**Task objective**
Everything from the line containing "[00:28:13.37 to 00:28:14.37]" through the final line of the entries, both included, should be copied exactly and with nothing else; please skip pictures.

········

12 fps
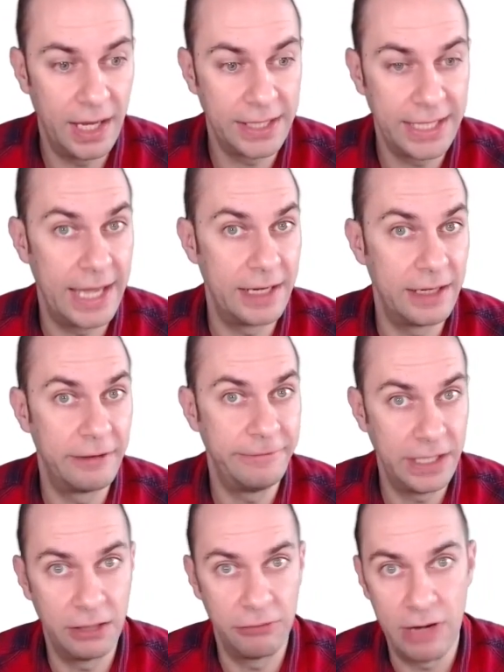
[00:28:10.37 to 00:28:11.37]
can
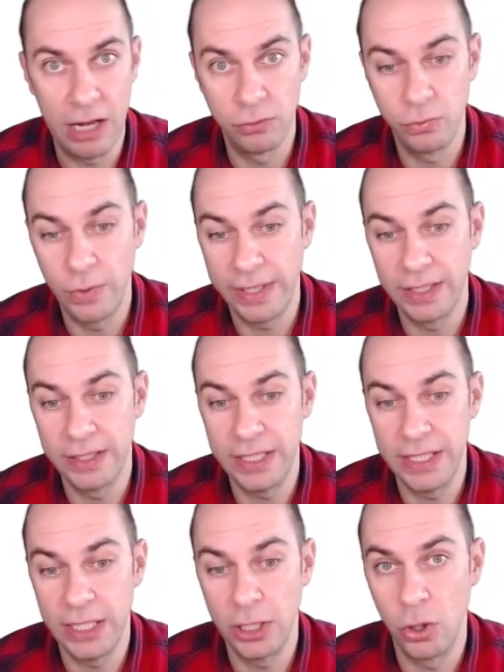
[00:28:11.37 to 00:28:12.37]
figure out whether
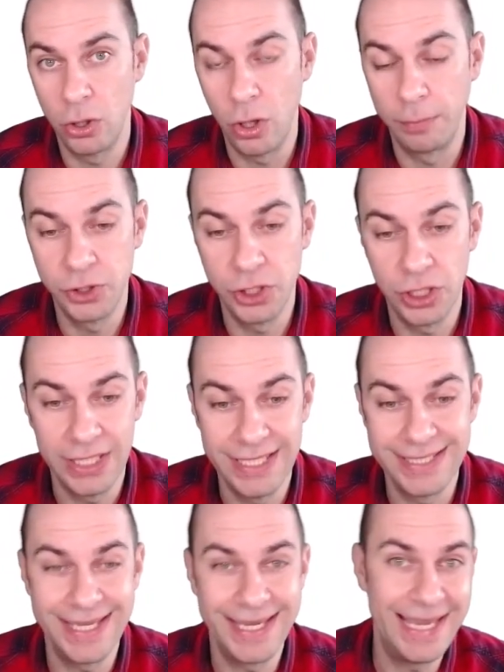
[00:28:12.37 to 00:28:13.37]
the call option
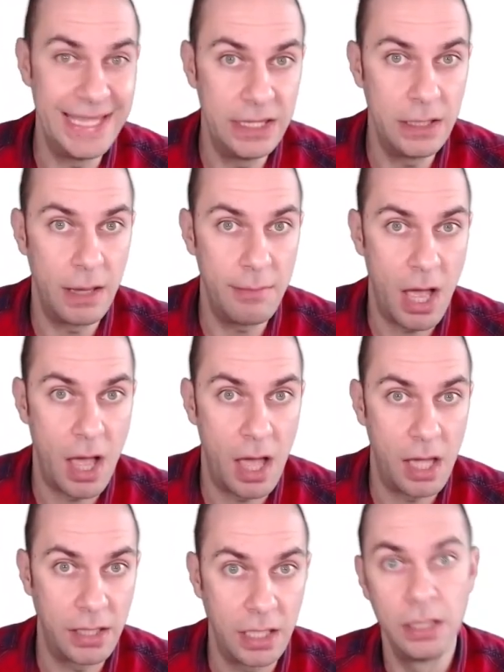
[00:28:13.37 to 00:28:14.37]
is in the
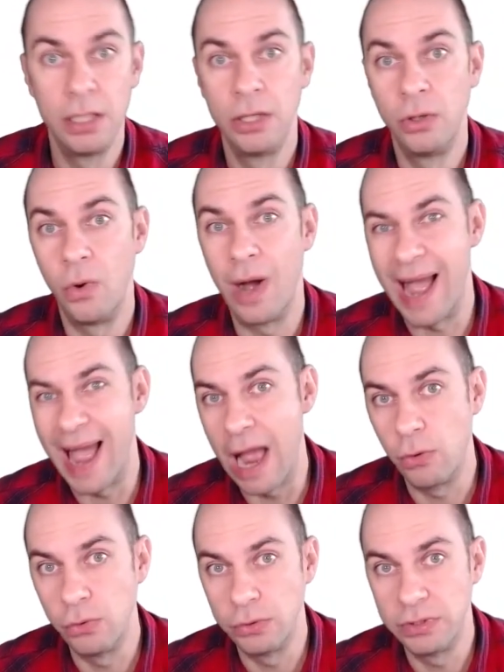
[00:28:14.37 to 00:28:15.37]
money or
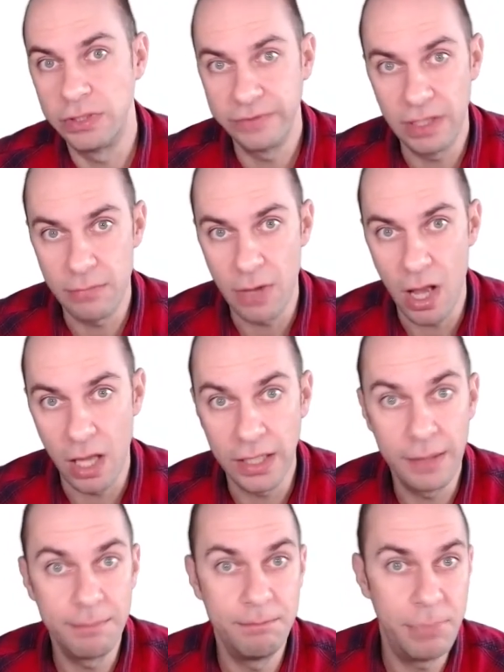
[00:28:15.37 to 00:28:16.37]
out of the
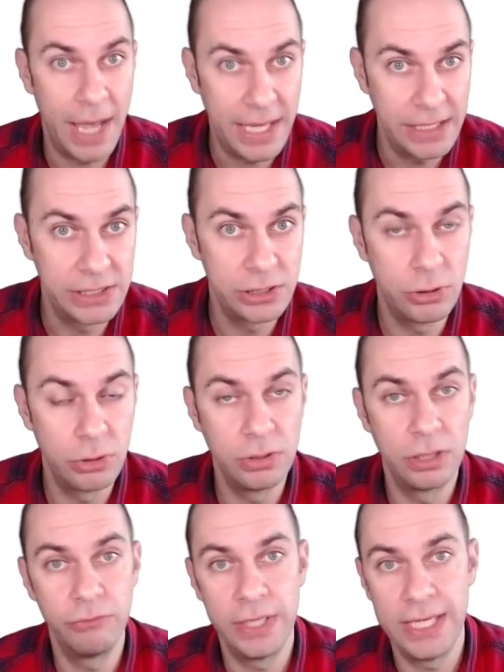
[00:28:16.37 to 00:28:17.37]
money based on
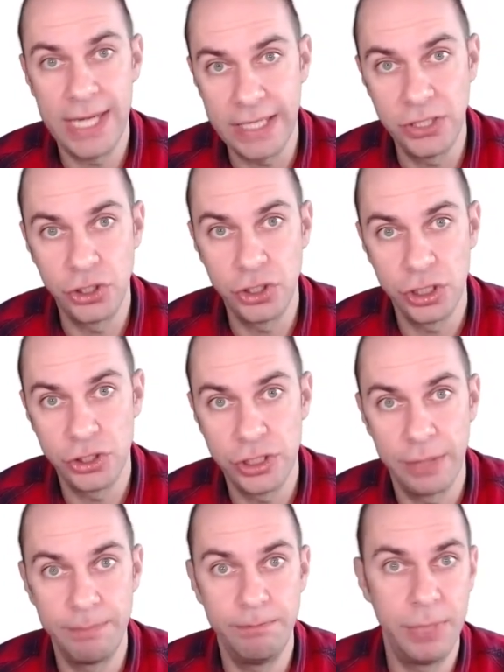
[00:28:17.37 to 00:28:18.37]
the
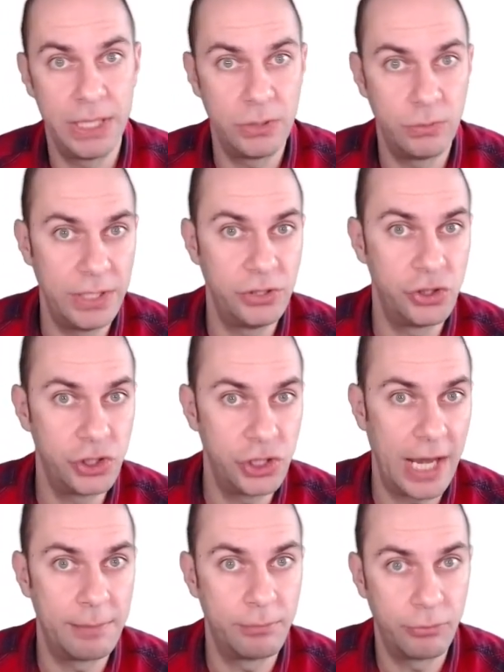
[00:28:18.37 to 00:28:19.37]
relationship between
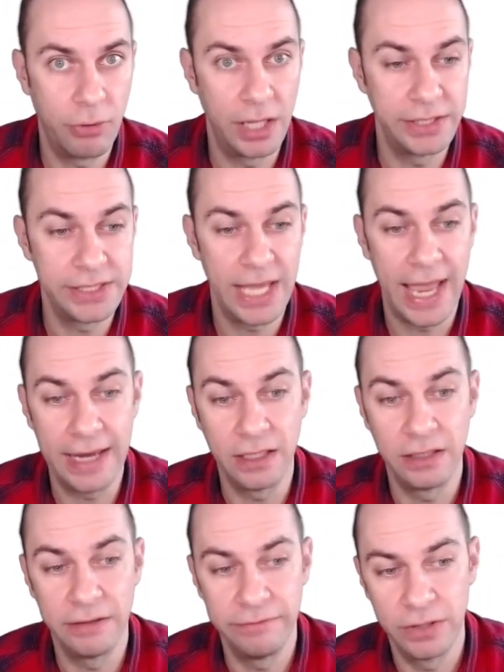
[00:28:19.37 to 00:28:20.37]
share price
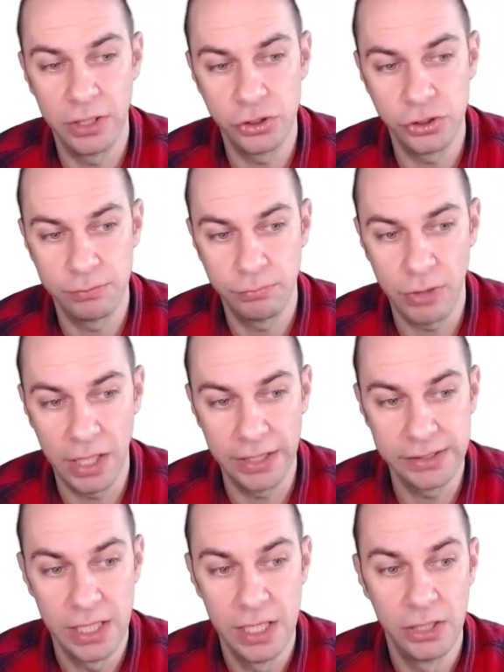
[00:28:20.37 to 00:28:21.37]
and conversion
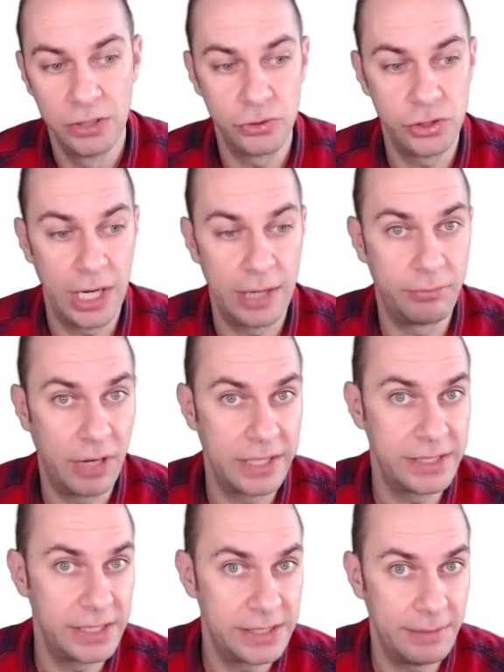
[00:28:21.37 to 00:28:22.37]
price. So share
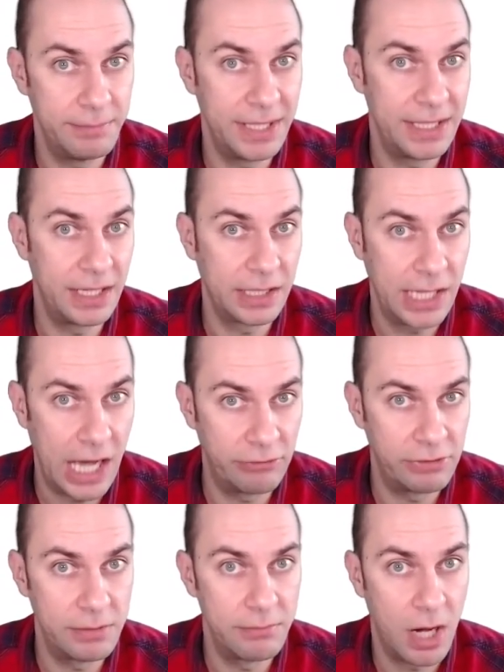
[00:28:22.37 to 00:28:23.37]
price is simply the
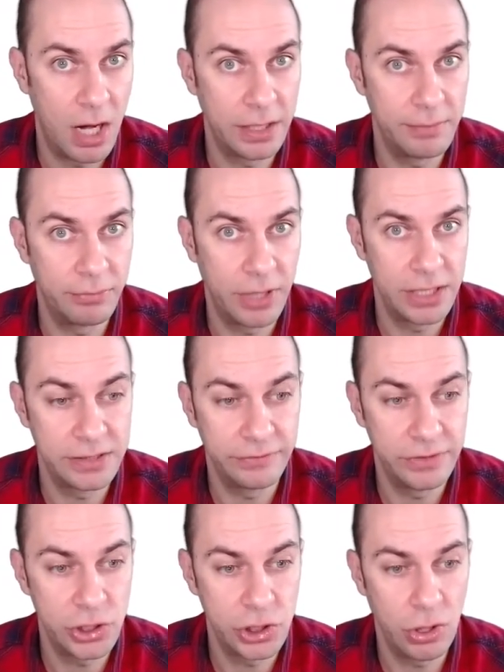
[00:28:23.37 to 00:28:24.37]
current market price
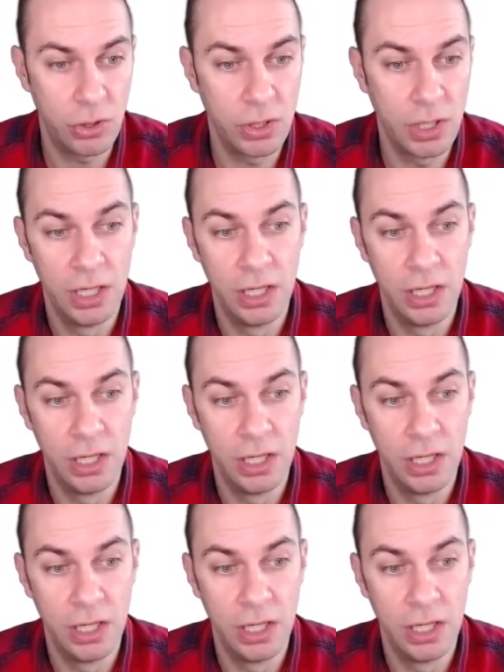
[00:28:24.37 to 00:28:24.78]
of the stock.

········

**Result of the task**
[00:28:13.37 to 00:28:14.37]
is in the
[00:28:14.37 to 00:28:15.37]
money or
[00:28:15.37 to 00:28:16.37]
out of the
[00:28:16.37 to 00:28:17.37]
money based on
[00:28:17.37 to 00:28:18.37]
the
[00:28:18.37 to 00:28:19.37]
relationship between
[00:28:19.37 to 00:28:20.37]
share price
[00:28:20.37 to 00:28:21.37]
and conversion
[00:28:21.37 to 00:28:22.37]
price. So share
[00:28:22.37 to 00:28:23.37]
price is simply the
[00:28:23.37 to 00:28:24.37]
current market price
[00:28:24.37 to 00:28:24.78]
of the stock.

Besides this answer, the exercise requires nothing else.